**Task instructions:**
Return all of the entries word for word, but omit the pictures they contain.
━━━ Material for this exercise
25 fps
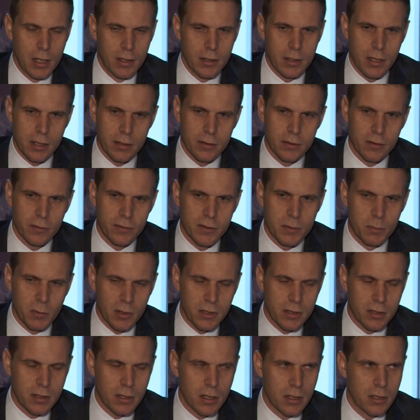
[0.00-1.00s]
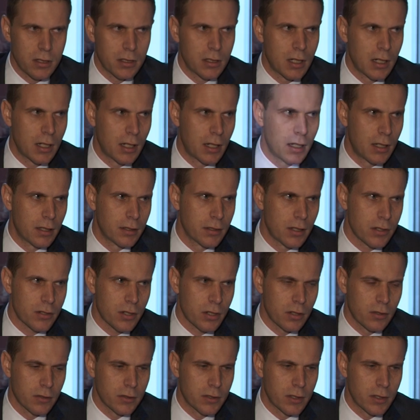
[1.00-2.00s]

Jest to wzmocnienie dla naszego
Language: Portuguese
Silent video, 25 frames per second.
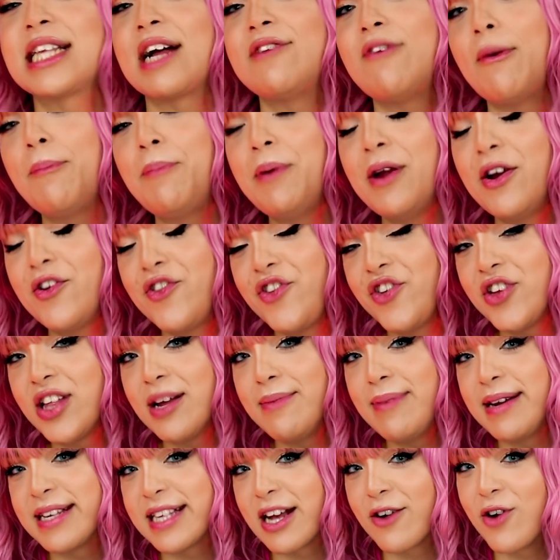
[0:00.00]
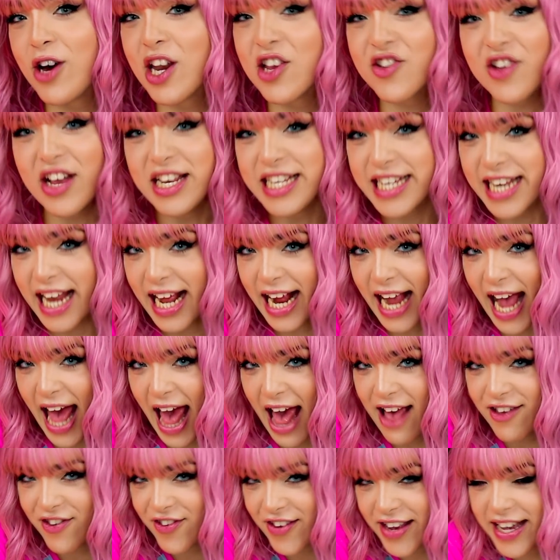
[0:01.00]
estava perdida, mas agora já li na
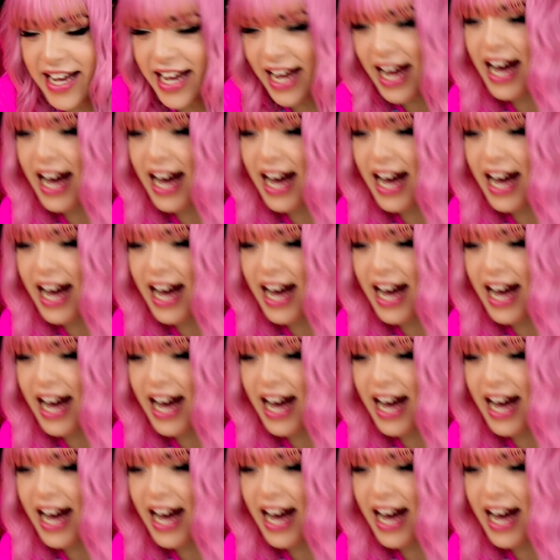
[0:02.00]
caixa.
━━━━━━
**Output of the task:**
25 fps
[0.00-1.00s]
[1.00-2.00s]

Jest to wzmocnienie dla naszego
Language: Portuguese
Silent video, 25 frames per second.
[0:00.00]
[0:01.00]
estava perdida, mas agora já li na
[0:02.00]
caixa.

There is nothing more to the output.